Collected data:

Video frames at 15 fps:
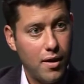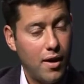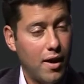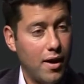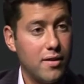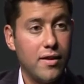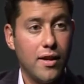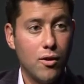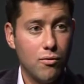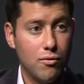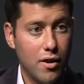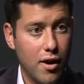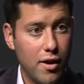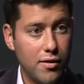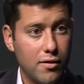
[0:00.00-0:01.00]
A single
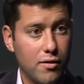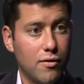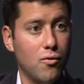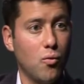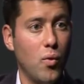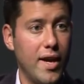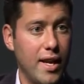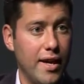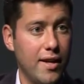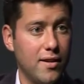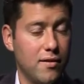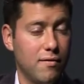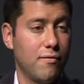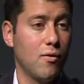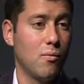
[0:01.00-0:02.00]
nurse can wheel
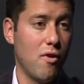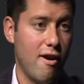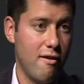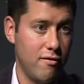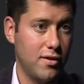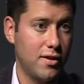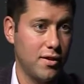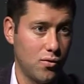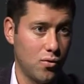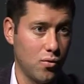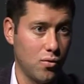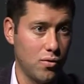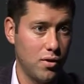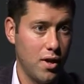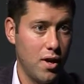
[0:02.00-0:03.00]
it from wherever it is
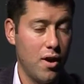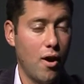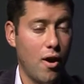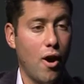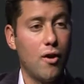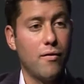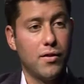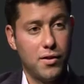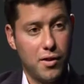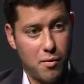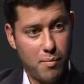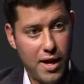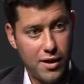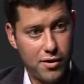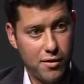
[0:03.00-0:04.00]
stored over to the
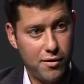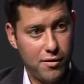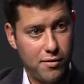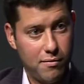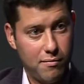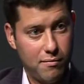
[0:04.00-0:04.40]
patient.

WORK INSTRUCTION: Apart from the images, every line above is to be given again exactly.

SOLUTION BELOW:
Video frames at 15 fps:
[0:00.00-0:01.00]
A single
[0:01.00-0:02.00]
nurse can wheel
[0:02.00-0:03.00]
it from wherever it is
[0:03.00-0:04.00]
stored over to the
[0:04.00-0:04.40]
patient.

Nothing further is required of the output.